FormLayer
About the Project
This project focused on shaping a multi-tenant SaaS platform for property management—supporting tenants in reporting issues and enabling building managers to plan, track, and resolve maintenance work.
My role centered on problem framing, UX strategy, and system-level design. The goal was to define a production-ready MVP that could meet European privacy requirements while remaining simple, coherent, and scalable. Rather than starting with features or screens, the work began by understanding the ecosystem, constraints, and core workflows that would define the product.
Process & Approach
1. Framing the Problem Space
Property management involves multiple user groups with very different goals, devices, and levels of engagement. Early on, I focused on clarifying:
- Who the primary users are
- What success looks like for each role
- Where friction or risk typically appears in existing workflows
- Which constraints (privacy, compliance, operational complexity) would shape every decision
This framing helped establish a shared understanding of what the product needed to solve—and just as importantly, what it should not try to solve yet.
2. Early Design as a Thinking Tool
Instead of jumping directly into polished UI, I used low-fidelity Figma designs to explore structure, flows, and responsibilities within the system.
These early designs were intentionally rough and focused on:
- Mapping end-to-end user journeys
- Breaking complex workflows into manageable tasks
- Testing assumptions about information hierarchy and role separation
- Creating a shared language between product, design, and engineering
Figma functioned less as a visual design tool and more as a collaborative whiteboard—allowing ideas to be discussed, challenged, and refined quickly.
3. Designing for Multiple Roles in One Platform
A key design challenge was supporting tenants, building managers, and administrators within a single platform—without creating cognitive overload or fragmented experiences.
The solution was a unified system with role-specific experiences, where each user only sees what is relevant to them:
- Tenants are guided through fast, mobile-first reporting flows
- Managers receive structured overviews, planning tools, and operational control
- Administrative concerns like access and data separation remain invisible but foundational
This approach improved consistency, reduced duplication, and made the product easier to extend over time.
Key Design Considerations
For Tenants
- Frictionless entry with no downloads or account complexity
- Clear, fast issue reporting from a mobile context
- Immediate feedback to build trust and reduce uncertainty
For Building Managers
- Visual overviews to support prioritization and coordination
- Tools for proactive planning, not just reactive issue handling
- Workflows that turn observations into actionable tasks
For the Platform
- Privacy and data separation treated as baseline expectations
- Design decisions that reduce operational overhead and future risk
Defining the MVP
The MVP was defined through intentional reduction, focusing on the smallest set of capabilities needed to support real-world use:
- Core reporting and tracking flows
- A clear mental model for recurring maintenance via the “Year Wheel”

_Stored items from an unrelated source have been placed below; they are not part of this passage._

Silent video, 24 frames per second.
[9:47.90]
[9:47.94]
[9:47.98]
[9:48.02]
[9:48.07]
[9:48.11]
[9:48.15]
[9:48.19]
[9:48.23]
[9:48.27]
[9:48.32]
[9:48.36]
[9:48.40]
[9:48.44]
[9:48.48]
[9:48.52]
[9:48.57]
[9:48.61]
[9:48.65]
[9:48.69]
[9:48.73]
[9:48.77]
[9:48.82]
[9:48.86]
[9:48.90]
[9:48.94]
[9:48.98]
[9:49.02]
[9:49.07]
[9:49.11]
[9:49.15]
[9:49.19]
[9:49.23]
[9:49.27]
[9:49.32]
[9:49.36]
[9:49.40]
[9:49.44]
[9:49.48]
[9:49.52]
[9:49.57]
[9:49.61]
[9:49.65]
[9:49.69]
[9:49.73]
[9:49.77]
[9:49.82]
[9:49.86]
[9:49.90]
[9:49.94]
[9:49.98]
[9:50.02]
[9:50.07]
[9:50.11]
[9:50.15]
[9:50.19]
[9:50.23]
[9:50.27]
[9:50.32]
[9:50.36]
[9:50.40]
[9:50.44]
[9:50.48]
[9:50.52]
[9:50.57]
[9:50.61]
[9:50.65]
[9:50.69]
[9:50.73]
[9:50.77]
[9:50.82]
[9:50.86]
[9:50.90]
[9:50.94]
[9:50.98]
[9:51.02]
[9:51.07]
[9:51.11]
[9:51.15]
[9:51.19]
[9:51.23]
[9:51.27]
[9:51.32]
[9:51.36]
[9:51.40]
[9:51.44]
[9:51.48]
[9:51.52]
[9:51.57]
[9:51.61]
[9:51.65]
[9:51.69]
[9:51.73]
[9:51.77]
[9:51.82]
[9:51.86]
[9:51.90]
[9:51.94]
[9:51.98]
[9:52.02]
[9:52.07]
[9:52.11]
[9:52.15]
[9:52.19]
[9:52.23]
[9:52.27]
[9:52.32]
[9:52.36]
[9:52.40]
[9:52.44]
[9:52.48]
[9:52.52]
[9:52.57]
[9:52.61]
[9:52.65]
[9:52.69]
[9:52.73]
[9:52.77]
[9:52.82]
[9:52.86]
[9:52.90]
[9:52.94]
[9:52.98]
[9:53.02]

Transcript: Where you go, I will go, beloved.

- Reusable components and patterns instead of one-off solutions
Every feature included had a clear purpose; everything else was consciously deferred.
Outcome
The outcome was a clear, shared product vision supported by early design artifacts that aligned stakeholders and enabled confident execution.
The resulting MVP provided:
- A coherent experience across multiple user roles
- A strong foundation for privacy, trust, and scalability
- A system that can grow organically without rethinking its core structure
Most importantly, the process ensured that design decisions were grounded in real workflows, explicit constraints, and long-term thinking, not just surface-level usability.